Dalle nomination del Grande Fratello alle nomine UE: l’escalation di Rocco Casalino

di Enzo Boldi | 21/06/2019

Casalino

Si è fatto conoscere come uno dei personaggi più iconici della prima edizione del Grande Fratello italiano. Poi ha provato a imporsi come personaggio televisivo, con tanto di sketch (chiamiamoli così) che hanno creato diverse polemiche. Dopodiché l’avventura comunicativa all’interno della politica grazie al Movimento 5 Stelle: una strada (quest’ultima) ricca di successi e riconoscimenti che lo hanno portato fino alle soglie di Palazzo Chigi, diventando il portavoce del Presidente del Consiglio Giuseppe Conte. Ora, dopo 19 anni dalla sua prima nomination, Rocco Casalino è stato immortalato al tavolo delle nomine UE.

La fotografia è diventata virale. Si vede Rocco Casalino seduto allo stesso tavolo del presidente del Consiglio Giuseppe Conte. Tutto normale dato che è il suo portavoce da inizio legislatura. Al suo fianco, però, c’è una donna: una bionda, tedesca e di bianco vestita. Si tratta di Angela Merkel. Si sta discutendo delle nomine per l’Unione Europea del prossimo futuro, dopo la scadenza di quella passata già certificata dal voto dello scorso 26 maggio.

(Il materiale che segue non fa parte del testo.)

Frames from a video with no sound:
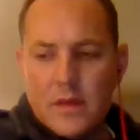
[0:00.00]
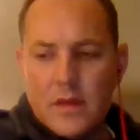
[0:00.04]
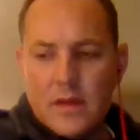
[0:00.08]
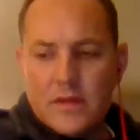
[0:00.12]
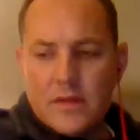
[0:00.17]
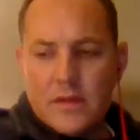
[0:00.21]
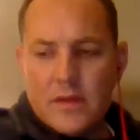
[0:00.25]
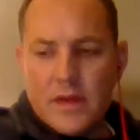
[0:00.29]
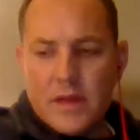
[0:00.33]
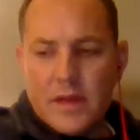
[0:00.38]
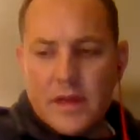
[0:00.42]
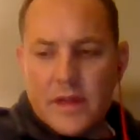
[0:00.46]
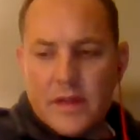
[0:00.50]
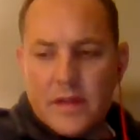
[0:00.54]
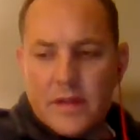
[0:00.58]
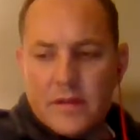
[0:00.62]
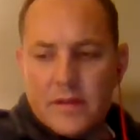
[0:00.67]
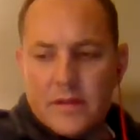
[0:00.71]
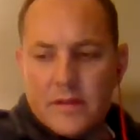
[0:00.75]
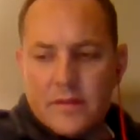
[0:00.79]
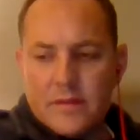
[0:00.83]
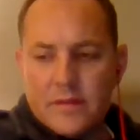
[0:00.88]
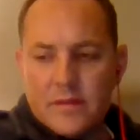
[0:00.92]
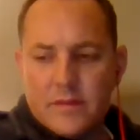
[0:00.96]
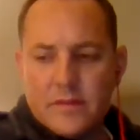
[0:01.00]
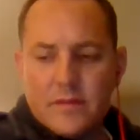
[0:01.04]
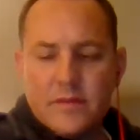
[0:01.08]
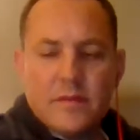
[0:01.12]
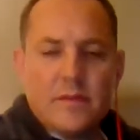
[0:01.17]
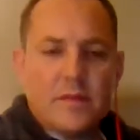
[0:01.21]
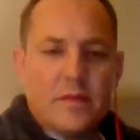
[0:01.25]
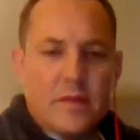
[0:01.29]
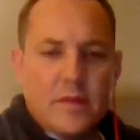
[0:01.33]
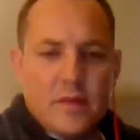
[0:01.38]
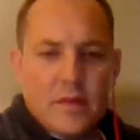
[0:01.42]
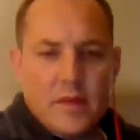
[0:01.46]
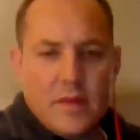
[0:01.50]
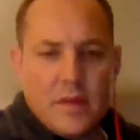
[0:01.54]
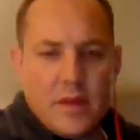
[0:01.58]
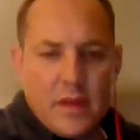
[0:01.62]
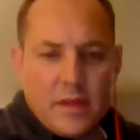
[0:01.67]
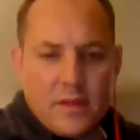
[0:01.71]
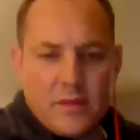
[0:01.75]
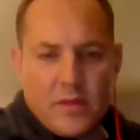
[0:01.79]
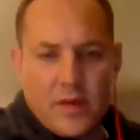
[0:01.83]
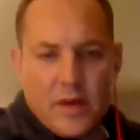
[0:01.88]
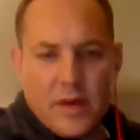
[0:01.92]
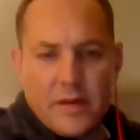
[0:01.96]
that's what I got.
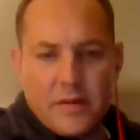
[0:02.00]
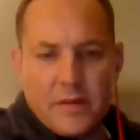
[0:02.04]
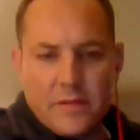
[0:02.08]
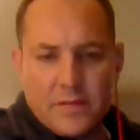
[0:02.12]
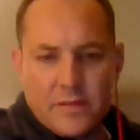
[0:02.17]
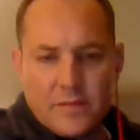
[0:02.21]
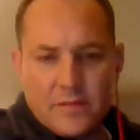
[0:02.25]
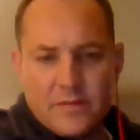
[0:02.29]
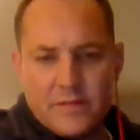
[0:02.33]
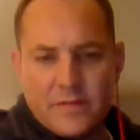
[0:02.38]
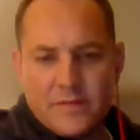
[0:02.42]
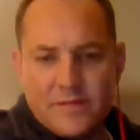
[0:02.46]
That's right.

E fa specie vedere come dal confessionale rosso del Grande Fratello per le nomination, Rocco Casalino sia passato ai tavoli ben più importanti della UE.

Rocco Casalino al tavolo delle nomine UE

Ovviamente la fotografia è diventata virale e i social non hanno perso l’occasione per lasciare commenti sferzanti a quella foto che mostra l’ex partecipante del Grande Fratello 1 – ora cresciuto – al tavolo delle trattative UE. C’è chi ironizza utilizzando il lieve malore – dovuto a una forte disidratazione – accusato nei giorni scorsi da Angela Merkel.

 

C’è anche chi analizza la fotografia nei suoi dettagli, sottolineando lo sguardo severo e fisso di Rocco Casalino rivolto al presidente Giuseppe Conte.

 

Un posto a tavola legittimo

L’ironia fa parte del gioco. Detto ciò, occorre sottolineare come Rocco Casalino sia legittimato a partecipare e a sedere allo stesso tavolo dove si trovava il presidente Conte, dato che è il suo portavoce. Solamente il caso ha voluto – anche se i maligni del web dicono sia stato usato come riempitivo per oscurare la foto pubblicata in precedenza che mostrava un vis a vis solitario tra Theresa May e il nostro premier – che l’ex gieffino fosse seduto al fianco di Angela Merkel.